Recorded data:
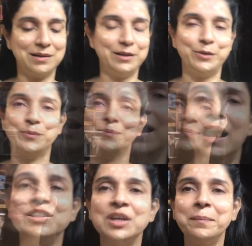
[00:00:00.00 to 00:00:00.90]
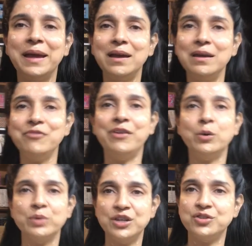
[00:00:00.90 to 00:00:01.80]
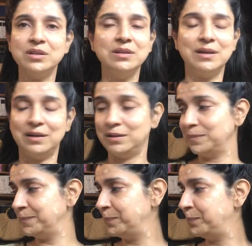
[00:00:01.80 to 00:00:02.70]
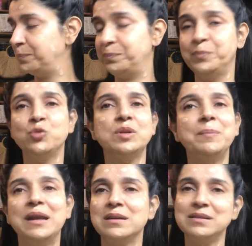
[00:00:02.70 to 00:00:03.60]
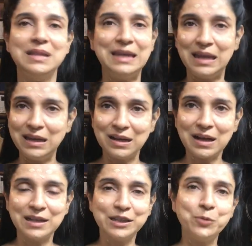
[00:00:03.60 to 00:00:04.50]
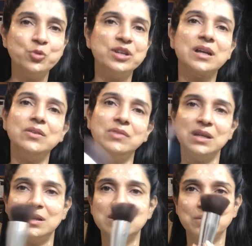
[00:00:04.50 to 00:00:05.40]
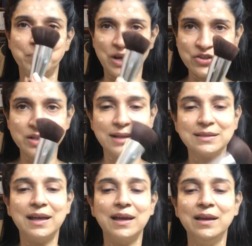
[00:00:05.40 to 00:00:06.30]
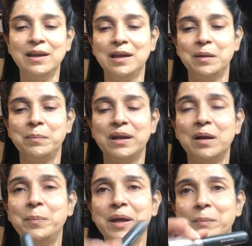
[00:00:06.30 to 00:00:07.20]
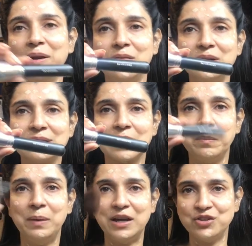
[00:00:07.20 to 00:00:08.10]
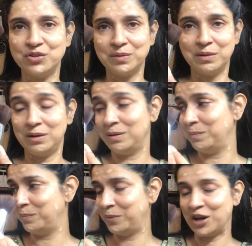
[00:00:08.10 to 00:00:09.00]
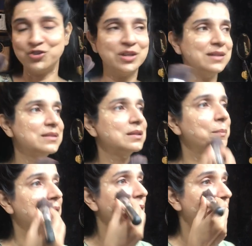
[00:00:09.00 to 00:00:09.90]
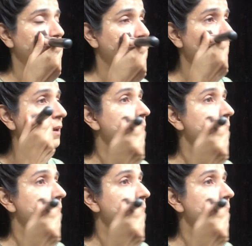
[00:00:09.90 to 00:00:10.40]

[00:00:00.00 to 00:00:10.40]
कर रही हूँ अच्छा मैं फाउंडेशन ब्यूटी ब्लेंडर से नहीं लगाती मुझे कन्वीनियंट ब्रश लगता है मेरा बे मिनरल्स का ब्लश ब्रश है जिसे मैं लगाऊंगी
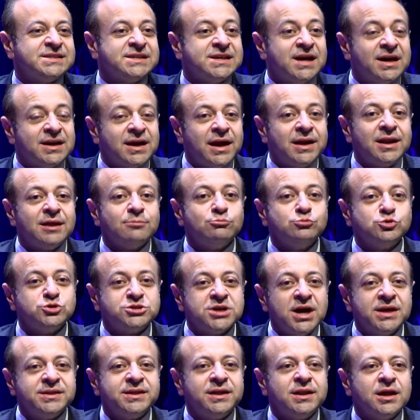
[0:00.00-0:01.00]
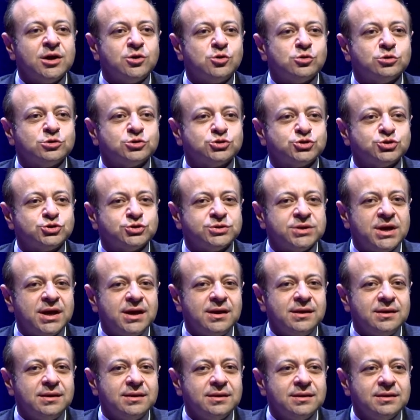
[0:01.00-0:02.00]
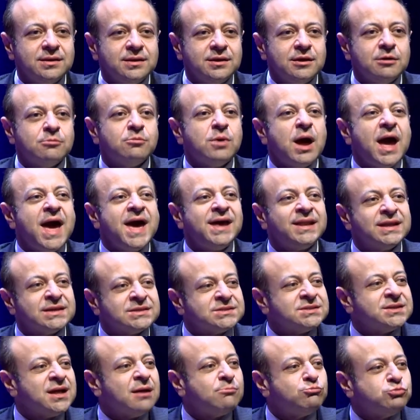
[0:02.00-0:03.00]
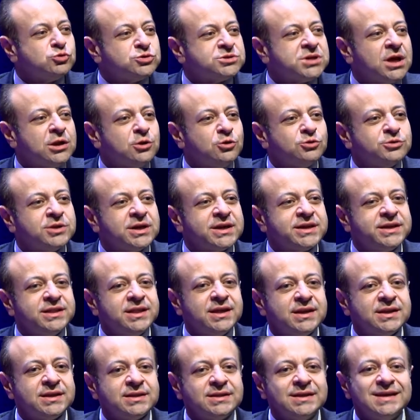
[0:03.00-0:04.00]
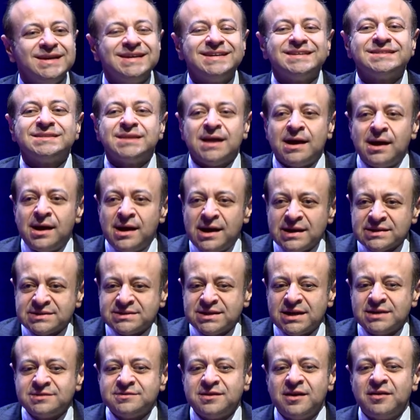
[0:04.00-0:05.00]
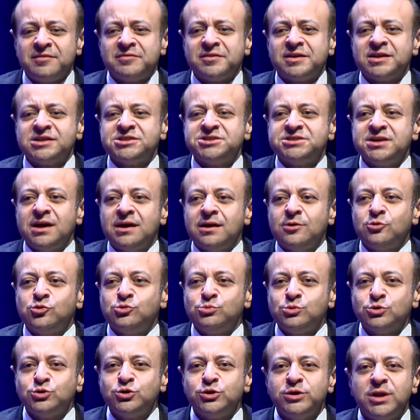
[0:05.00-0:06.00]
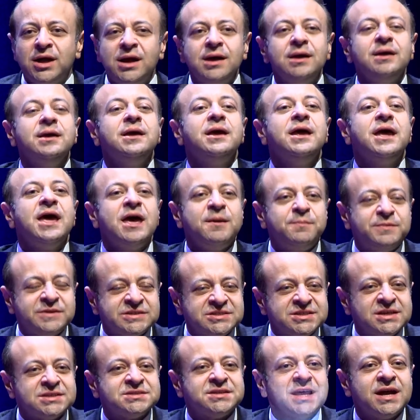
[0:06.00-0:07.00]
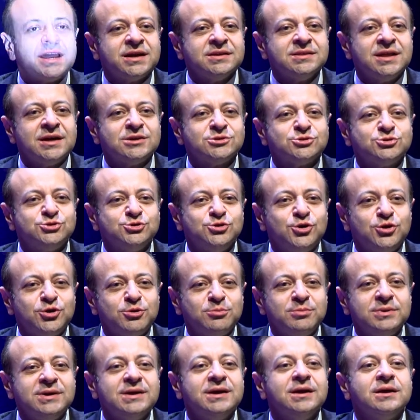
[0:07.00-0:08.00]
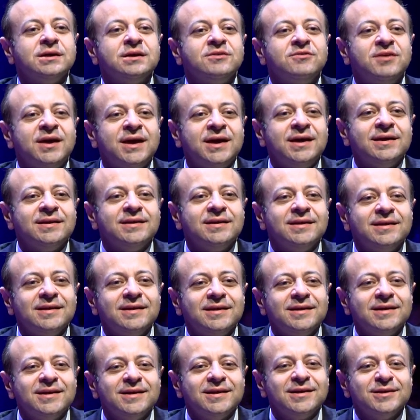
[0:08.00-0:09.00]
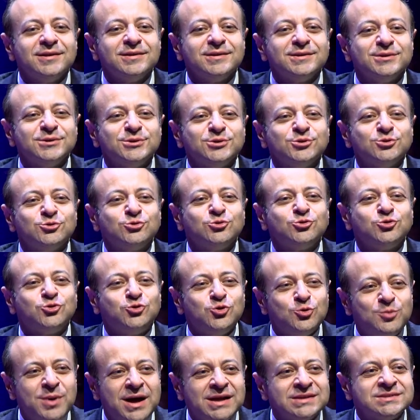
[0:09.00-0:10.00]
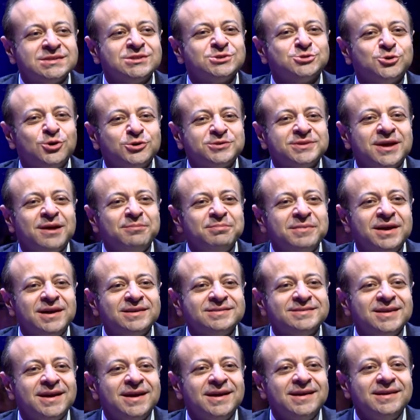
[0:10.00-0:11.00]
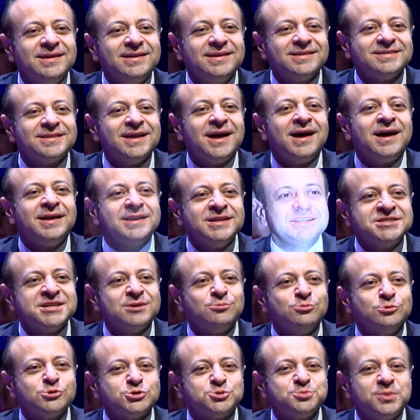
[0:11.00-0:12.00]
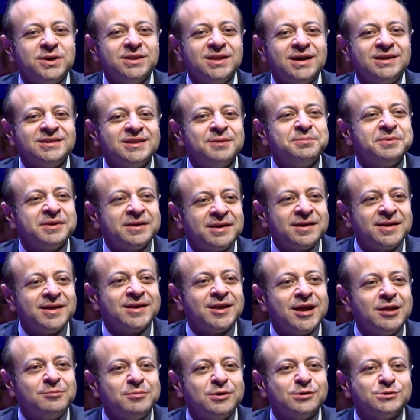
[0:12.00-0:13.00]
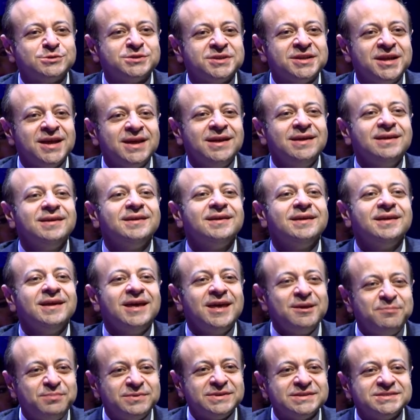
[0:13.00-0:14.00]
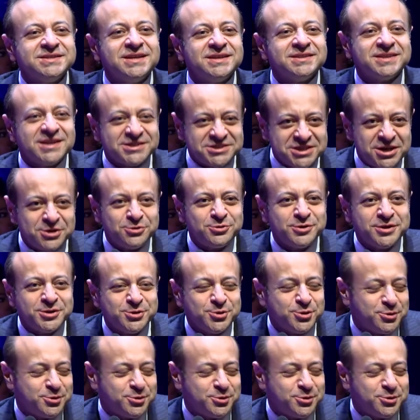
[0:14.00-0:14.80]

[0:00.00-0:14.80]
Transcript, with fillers: sigarayla mücadele konusunda en azından bu salondakilerin daha hassas davranacağı umuduyla hepinize saygılar sunuyorum ve dumansız ortamlarda daha nice buluşmalarda bir araya gelmek üzere hepinize teşekkür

- **Work instruction**
Among the entries above, locate the line with "[00:00:00.00 to 00:00:10.40]" and the line with "[0:09.00-0:10.00]". Give those two lines and all lines between them again, exactly, leaving out the pictures.

- **Response to the exercise**
[00:00:00.00 to 00:00:10.40]
कर रही हूँ अच्छा मैं फाउंडेशन ब्यूटी ब्लेंडर से नहीं लगाती मुझे कन्वीनियंट ब्रश लगता है मेरा बे मिनरल्स का ब्लश ब्रश है जिसे मैं लगाऊंगी
[0:00.00-0:01.00]
[0:01.00-0:02.00]
[0:02.00-0:03.00]
[0:03.00-0:04.00]
[0:04.00-0:05.00]
[0:05.00-0:06.00]
[0:06.00-0:07.00]
[0:07.00-0:08.00]
[0:08.00-0:09.00]
[0:09.00-0:10.00]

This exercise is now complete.